> [DIRECTIONS FOR THIS TASK] Using the listing below, output only the lines from the one that contains "[00:00:00.70]" through the one that contains "[00:18:05.02 to 00:18:06.02]", inclusive, exactly as given and without images.

> [INFORMATION SHOWN]
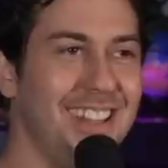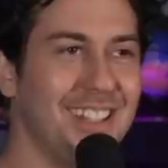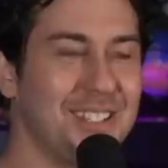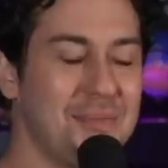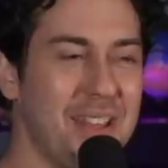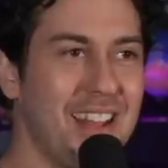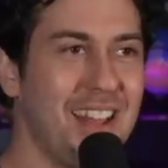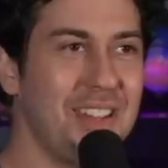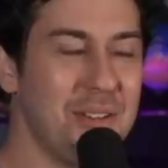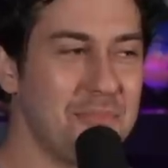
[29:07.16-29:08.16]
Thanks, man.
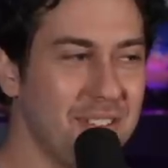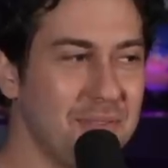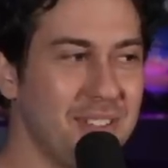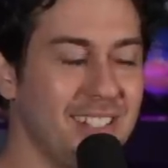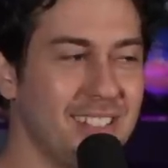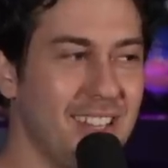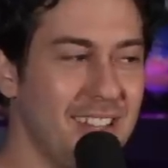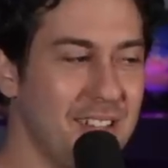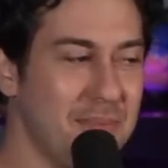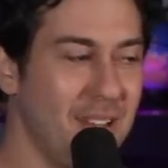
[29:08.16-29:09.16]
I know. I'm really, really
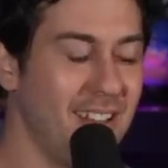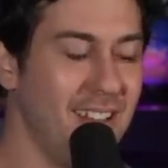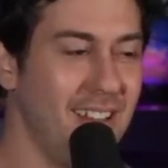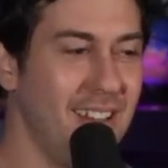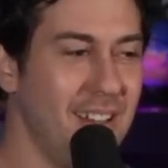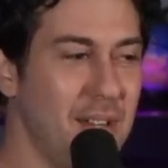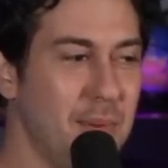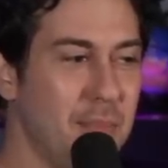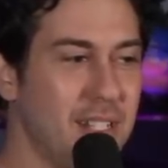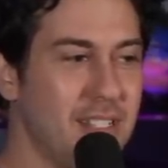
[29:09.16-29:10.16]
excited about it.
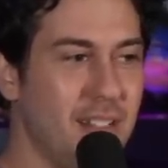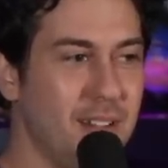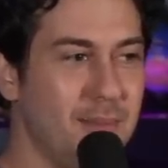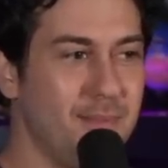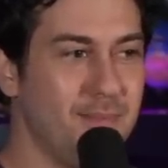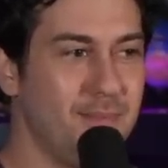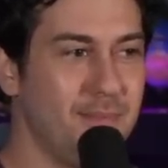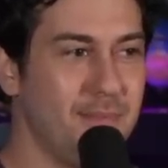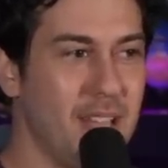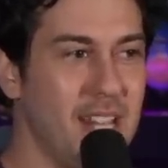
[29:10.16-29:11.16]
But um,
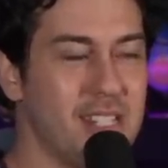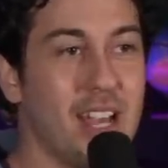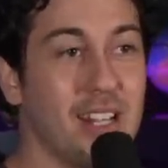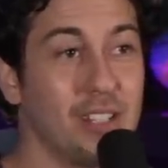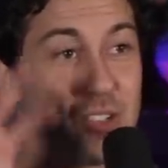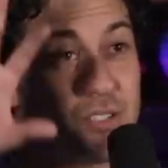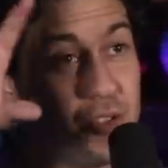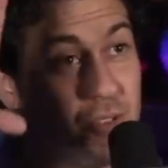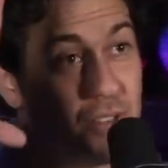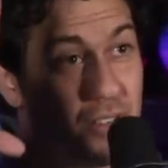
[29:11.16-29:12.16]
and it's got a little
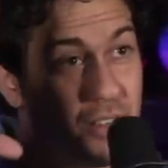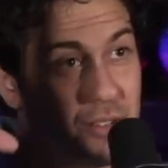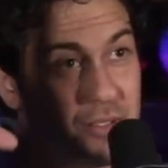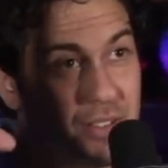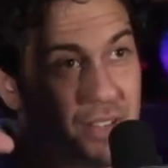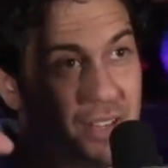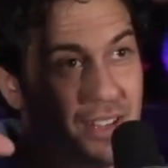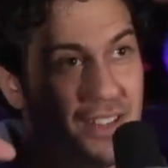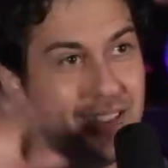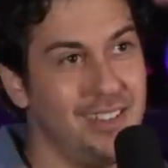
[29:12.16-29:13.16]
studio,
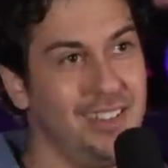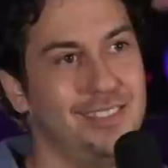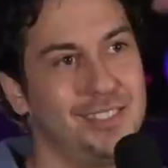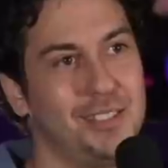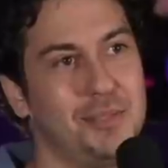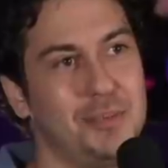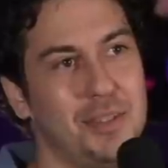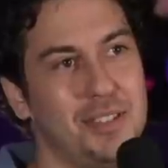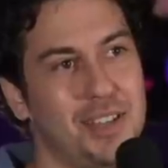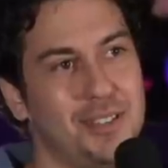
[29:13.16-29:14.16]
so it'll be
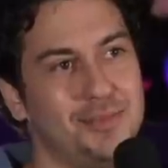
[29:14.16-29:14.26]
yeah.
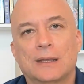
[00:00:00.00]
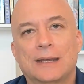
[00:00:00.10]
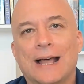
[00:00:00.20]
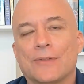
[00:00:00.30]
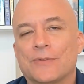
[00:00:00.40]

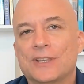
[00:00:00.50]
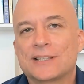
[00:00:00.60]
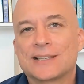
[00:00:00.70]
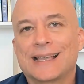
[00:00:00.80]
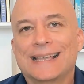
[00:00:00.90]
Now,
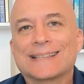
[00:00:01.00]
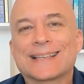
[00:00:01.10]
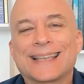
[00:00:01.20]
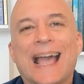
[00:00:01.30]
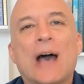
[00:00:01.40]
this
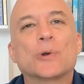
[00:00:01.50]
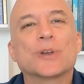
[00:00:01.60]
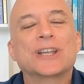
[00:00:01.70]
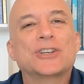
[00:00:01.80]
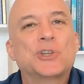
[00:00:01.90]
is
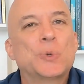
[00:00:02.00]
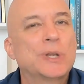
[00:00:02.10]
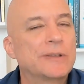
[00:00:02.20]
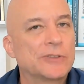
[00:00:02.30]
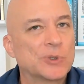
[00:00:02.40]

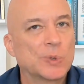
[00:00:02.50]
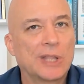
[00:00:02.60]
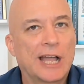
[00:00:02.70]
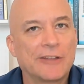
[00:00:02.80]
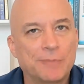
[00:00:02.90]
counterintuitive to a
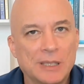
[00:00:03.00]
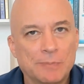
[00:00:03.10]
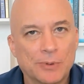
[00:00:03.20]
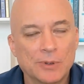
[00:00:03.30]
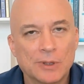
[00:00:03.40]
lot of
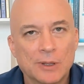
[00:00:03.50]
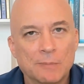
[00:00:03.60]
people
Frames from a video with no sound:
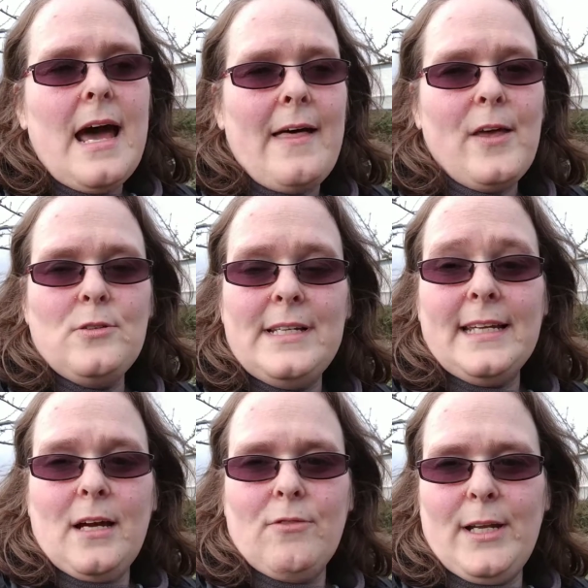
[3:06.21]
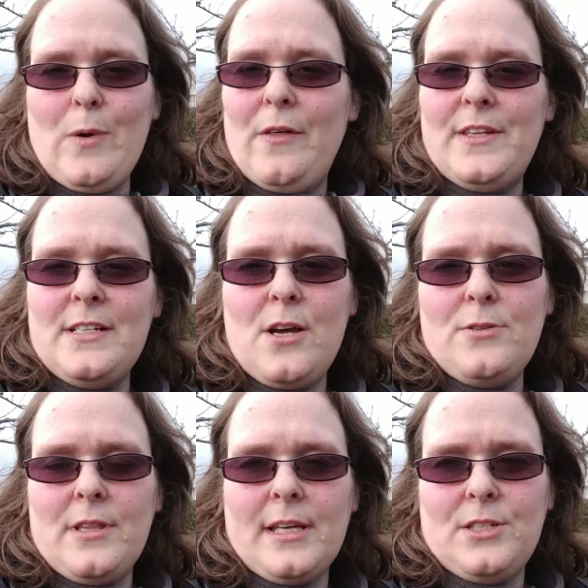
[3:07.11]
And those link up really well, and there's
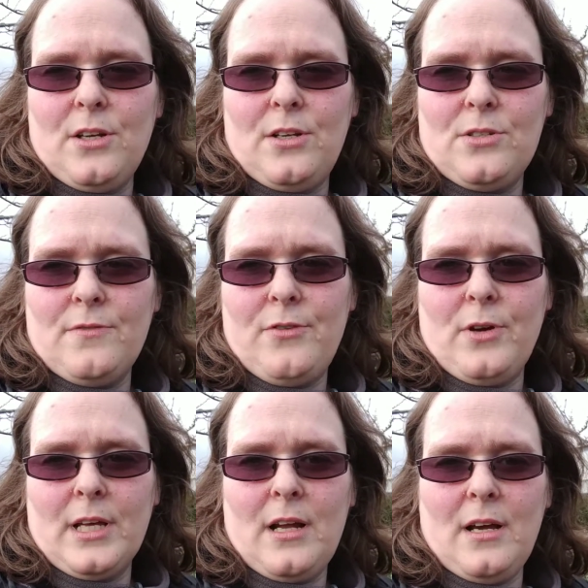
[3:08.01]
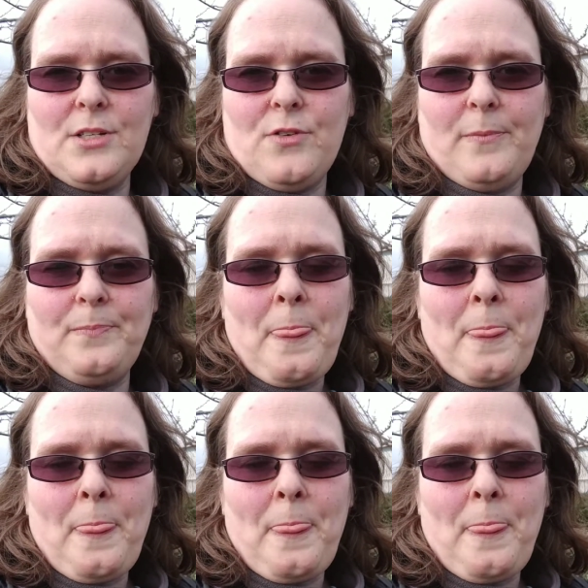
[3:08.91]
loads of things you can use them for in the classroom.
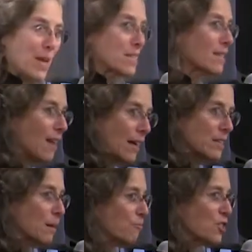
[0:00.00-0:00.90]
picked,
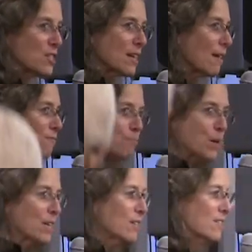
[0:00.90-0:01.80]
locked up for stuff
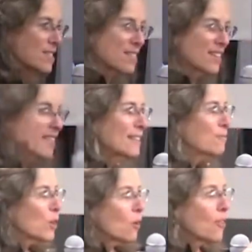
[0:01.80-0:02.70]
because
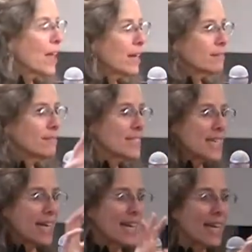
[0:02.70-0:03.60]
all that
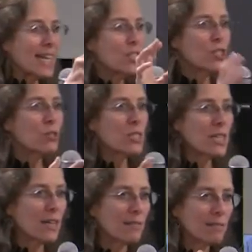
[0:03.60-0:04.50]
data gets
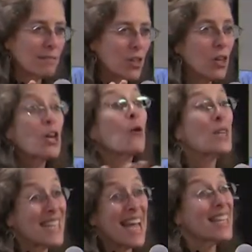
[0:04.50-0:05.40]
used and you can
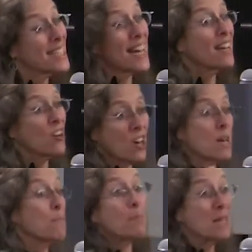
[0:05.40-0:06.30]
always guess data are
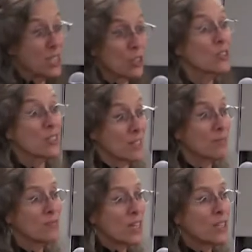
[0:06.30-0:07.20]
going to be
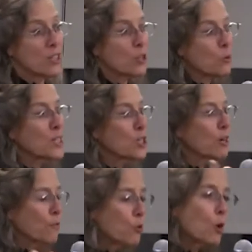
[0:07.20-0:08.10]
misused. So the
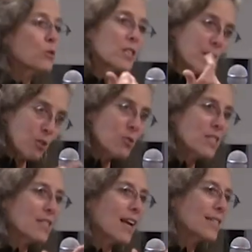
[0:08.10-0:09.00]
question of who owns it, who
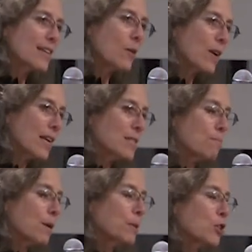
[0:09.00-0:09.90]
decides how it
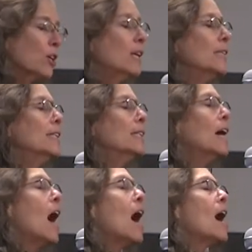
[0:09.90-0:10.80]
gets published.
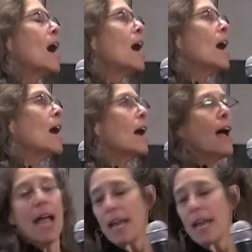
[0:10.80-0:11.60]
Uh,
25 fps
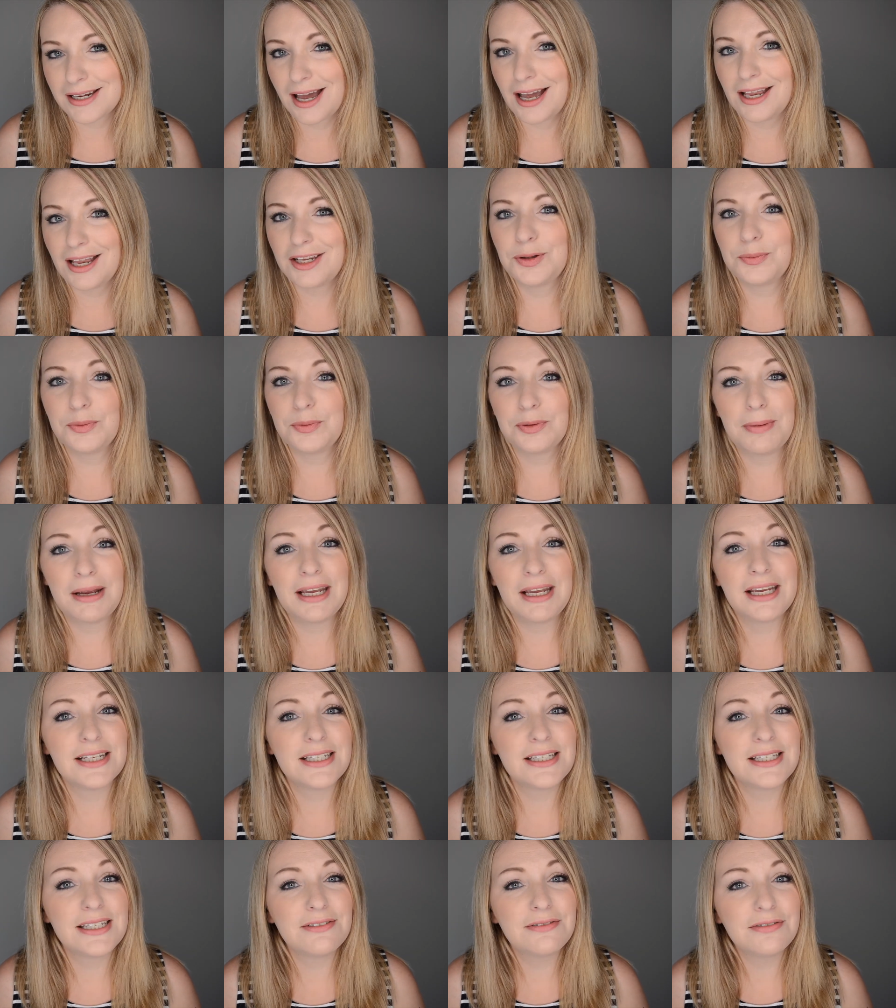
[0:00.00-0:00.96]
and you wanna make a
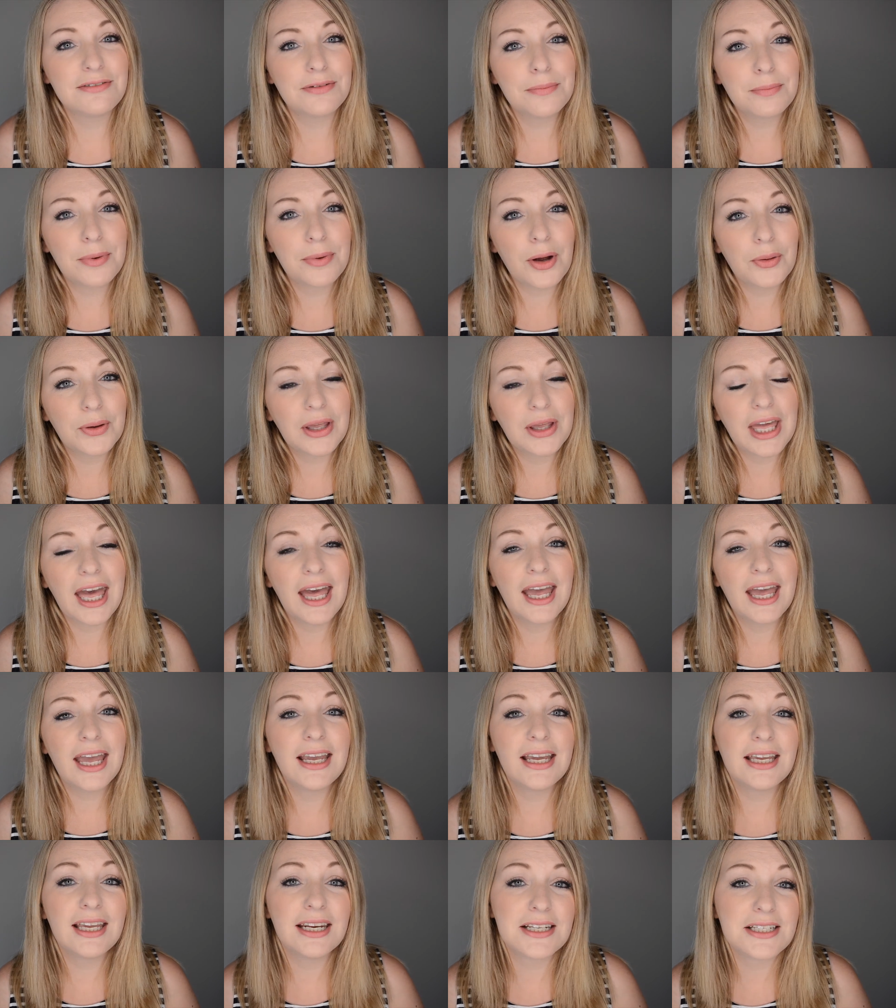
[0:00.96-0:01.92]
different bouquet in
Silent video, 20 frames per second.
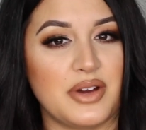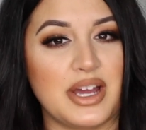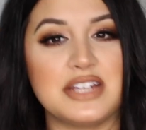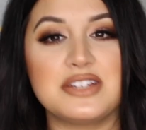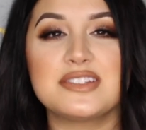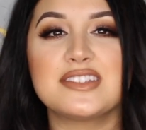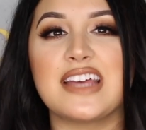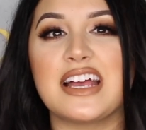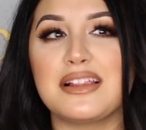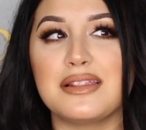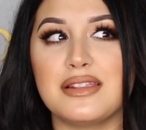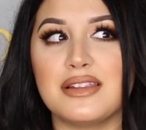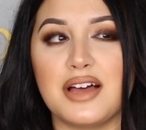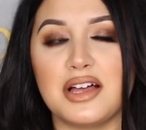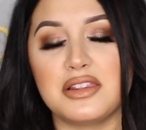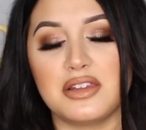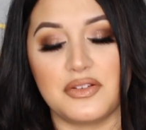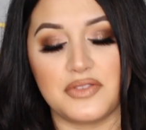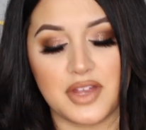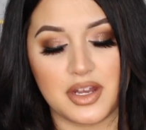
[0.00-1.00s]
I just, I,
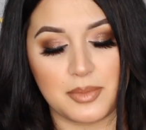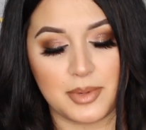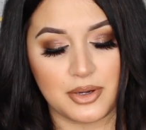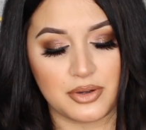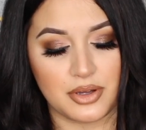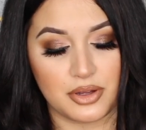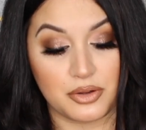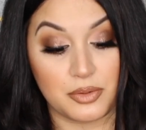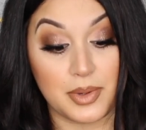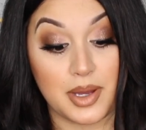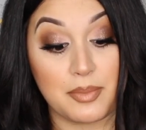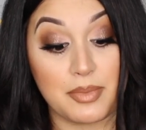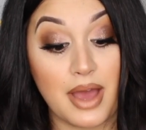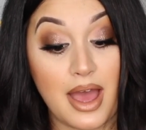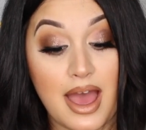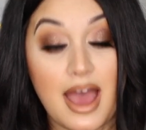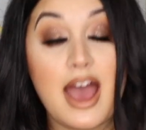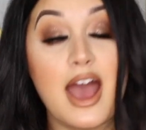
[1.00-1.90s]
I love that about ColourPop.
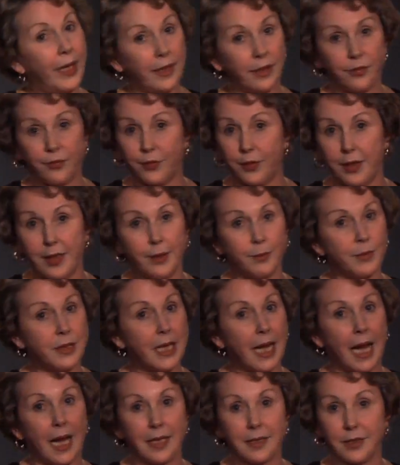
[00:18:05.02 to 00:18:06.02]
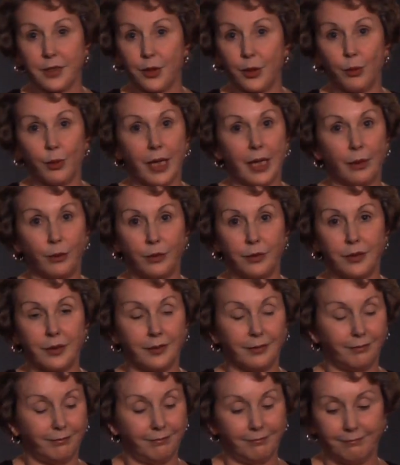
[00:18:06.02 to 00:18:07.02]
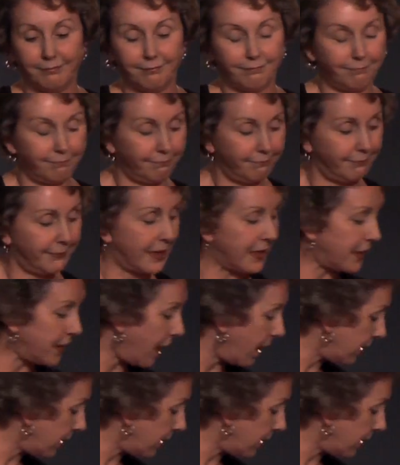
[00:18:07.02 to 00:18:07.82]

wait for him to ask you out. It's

> [WRITTEN ANSWER]
[00:00:00.70]
[00:00:00.80]
[00:00:00.90]
Now,
[00:00:01.00]
[00:00:01.10]
[00:00:01.20]
[00:00:01.30]
[00:00:01.40]
this
[00:00:01.50]
[00:00:01.60]
[00:00:01.70]
[00:00:01.80]
[00:00:01.90]
is
[00:00:02.00]
[00:00:02.10]
[00:00:02.20]
[00:00:02.30]
[00:00:02.40]

[00:00:02.50]
[00:00:02.60]
[00:00:02.70]
[00:00:02.80]
[00:00:02.90]
counterintuitive to a
[00:00:03.00]
[00:00:03.10]
[00:00:03.20]
[00:00:03.30]
[00:00:03.40]
lot of
[00:00:03.50]
[00:00:03.60]
people
Frames from a video with no sound:
[3:06.21]
[3:07.11]
And those link up really well, and there's
[3:08.01]
[3:08.91]
loads of things you can use them for in the classroom.
[0:00.00-0:00.90]
picked,
[0:00.90-0:01.80]
locked up for stuff
[0:01.80-0:02.70]
because
[0:02.70-0:03.60]
all that
[0:03.60-0:04.50]
data gets
[0:04.50-0:05.40]
used and you can
[0:05.40-0:06.30]
always guess data are
[0:06.30-0:07.20]
going to be
[0:07.20-0:08.10]
misused. So the
[0:08.10-0:09.00]
question of who owns it, who
[0:09.00-0:09.90]
decides how it
[0:09.90-0:10.80]
gets published.
[0:10.80-0:11.60]
Uh,
25 fps
[0:00.00-0:00.96]
and you wanna make a
[0:00.96-0:01.92]
different bouquet in
Silent video, 20 frames per second.
[0.00-1.00s]
I just, I,
[1.00-1.90s]
I love that about ColourPop.
[00:18:05.02 to 00:18:06.02]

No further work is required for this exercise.